Compiled in collaboration with the state-owned PCCBM, the Overall Development Plan (ODP) for the unconventional natural gas project takes into account around 60% of the current discovery in the Sanjiaobei block.

Sino Gas & Energy says that future ODP submissions intended to support the development of the remaining discovered and prospective areas of the block will be added to the initial ODP.

The company further stated that with the submission of the Linxing and Sanjiaobei ODPs, it will continue to closely work with its PSC partners.
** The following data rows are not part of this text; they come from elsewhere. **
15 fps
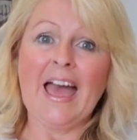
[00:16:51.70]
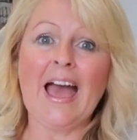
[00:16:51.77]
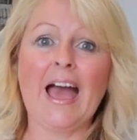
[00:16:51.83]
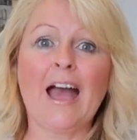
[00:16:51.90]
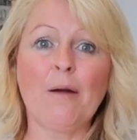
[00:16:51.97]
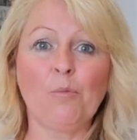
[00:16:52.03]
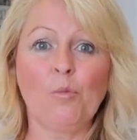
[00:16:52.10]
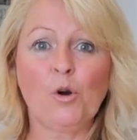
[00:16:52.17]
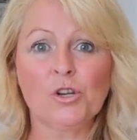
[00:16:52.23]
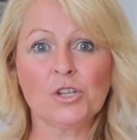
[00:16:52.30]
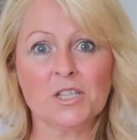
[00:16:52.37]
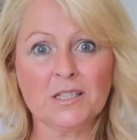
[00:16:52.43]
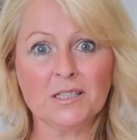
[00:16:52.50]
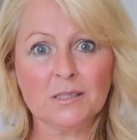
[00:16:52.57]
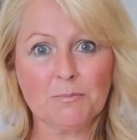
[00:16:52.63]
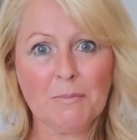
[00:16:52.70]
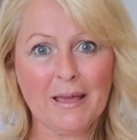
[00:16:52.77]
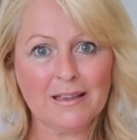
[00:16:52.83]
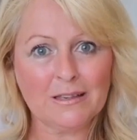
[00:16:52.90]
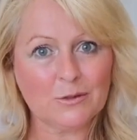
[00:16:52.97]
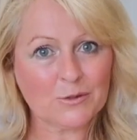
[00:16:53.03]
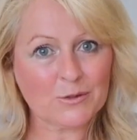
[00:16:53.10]
And watch this
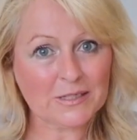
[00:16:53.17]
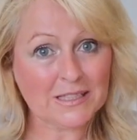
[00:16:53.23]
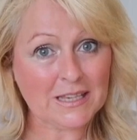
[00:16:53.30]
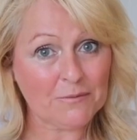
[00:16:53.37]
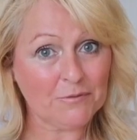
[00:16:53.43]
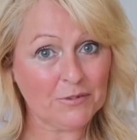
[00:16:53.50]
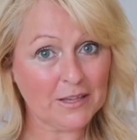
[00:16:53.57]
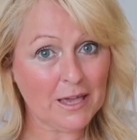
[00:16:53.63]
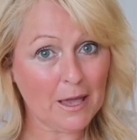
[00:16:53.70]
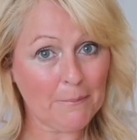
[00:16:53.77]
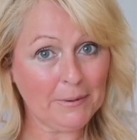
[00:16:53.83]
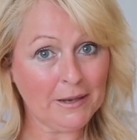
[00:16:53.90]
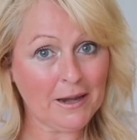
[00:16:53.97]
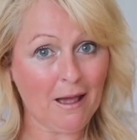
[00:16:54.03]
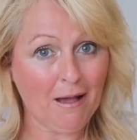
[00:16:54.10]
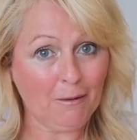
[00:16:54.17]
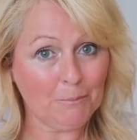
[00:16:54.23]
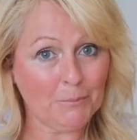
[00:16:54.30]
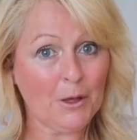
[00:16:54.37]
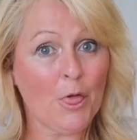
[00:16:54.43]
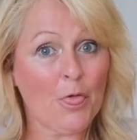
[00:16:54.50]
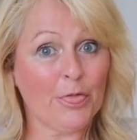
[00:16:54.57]
space for something coming
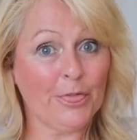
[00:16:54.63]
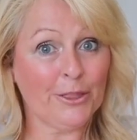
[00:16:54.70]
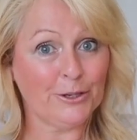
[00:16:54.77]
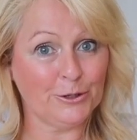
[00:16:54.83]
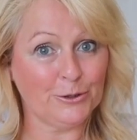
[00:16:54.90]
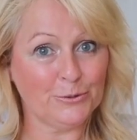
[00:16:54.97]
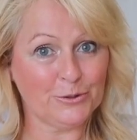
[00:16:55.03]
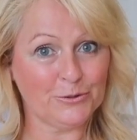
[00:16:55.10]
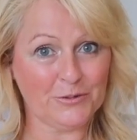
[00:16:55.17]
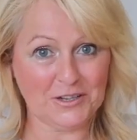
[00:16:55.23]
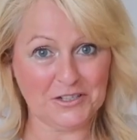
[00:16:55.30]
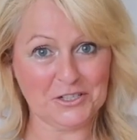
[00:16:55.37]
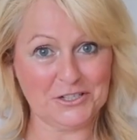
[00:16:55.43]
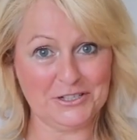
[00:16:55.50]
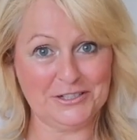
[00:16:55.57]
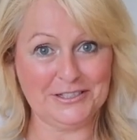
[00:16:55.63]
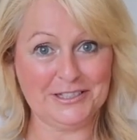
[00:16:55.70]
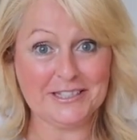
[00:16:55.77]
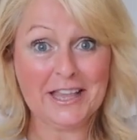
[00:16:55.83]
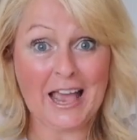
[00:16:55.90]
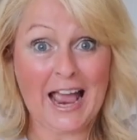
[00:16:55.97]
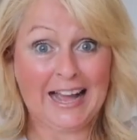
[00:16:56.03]
up. The new
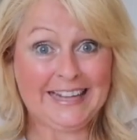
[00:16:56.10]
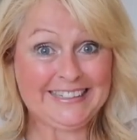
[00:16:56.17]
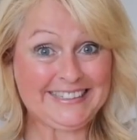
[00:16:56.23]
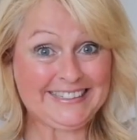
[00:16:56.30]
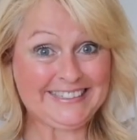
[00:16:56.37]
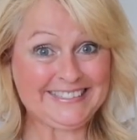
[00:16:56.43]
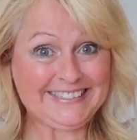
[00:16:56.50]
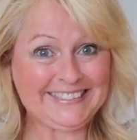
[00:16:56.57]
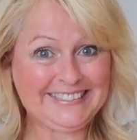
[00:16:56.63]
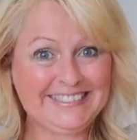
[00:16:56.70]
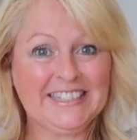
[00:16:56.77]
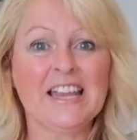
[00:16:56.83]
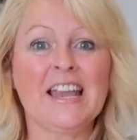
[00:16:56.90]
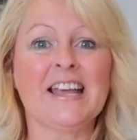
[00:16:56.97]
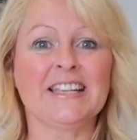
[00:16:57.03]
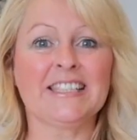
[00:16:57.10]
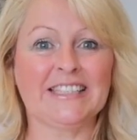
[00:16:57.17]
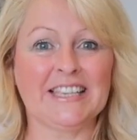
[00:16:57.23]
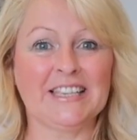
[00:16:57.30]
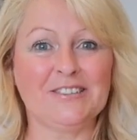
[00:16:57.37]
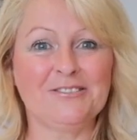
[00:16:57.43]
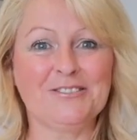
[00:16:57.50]
adventures.
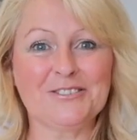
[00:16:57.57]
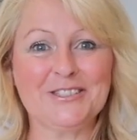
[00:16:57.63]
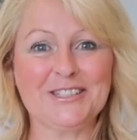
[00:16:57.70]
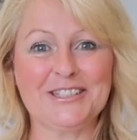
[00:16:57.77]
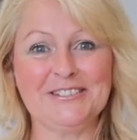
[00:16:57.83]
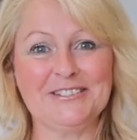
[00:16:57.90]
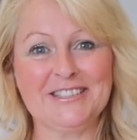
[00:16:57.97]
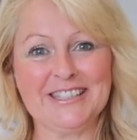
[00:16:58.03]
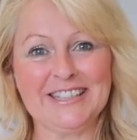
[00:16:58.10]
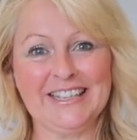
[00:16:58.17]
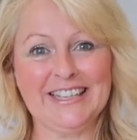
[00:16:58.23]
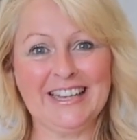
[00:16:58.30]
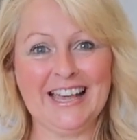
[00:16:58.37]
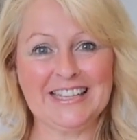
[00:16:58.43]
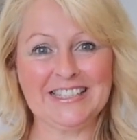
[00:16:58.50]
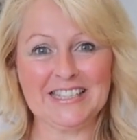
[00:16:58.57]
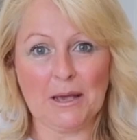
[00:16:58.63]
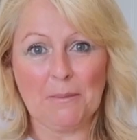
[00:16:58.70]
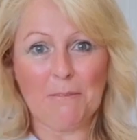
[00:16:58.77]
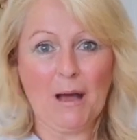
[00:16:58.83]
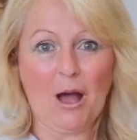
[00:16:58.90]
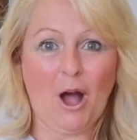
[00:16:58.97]
See you all soon. See you
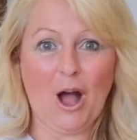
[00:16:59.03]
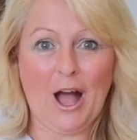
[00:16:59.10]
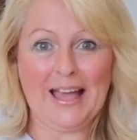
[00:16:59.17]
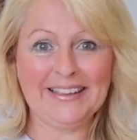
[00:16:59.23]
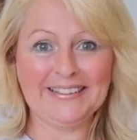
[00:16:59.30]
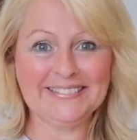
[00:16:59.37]
later. Bye.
Sino Gas & Energy plans to work on planning future drilling activity and production processing expansion to enable the continued boosting of pilot production in line with approval processes.

The company is owned 49% by Sino Energy and 51% by China New Energy Mining Limited (CNEML).

Sino Gas managing director Glenn Corrie said: “We expect to obtain both ODP approvals in the first half of 2018 as we continue to observe initiatives to shorten regulatory approval timelines to bring on new sources of domestic gas supply to meet ongoing exceptionally high natural gas demand growth.

“Sino Gas enters 2018 with strong momentum with the submission of both ODPs, recently announced substantial gas price increase for Sanjiaobei production and record total production rates.”

Located in the Ordos Basin in the Shanxi province, the 1,123.93 km2 Sanjiaobei block adjoins the Linxing West to the north and the producing Mizhi gas field to the southwest.

Sino Gas owns a stake of 24% in Sanjiaobei through its stake of 49% in its subsidiary SGE. The Sanjiaobei PSC is owned 49% by SGE and 51% by PCCBM, a CNPC subsidiary.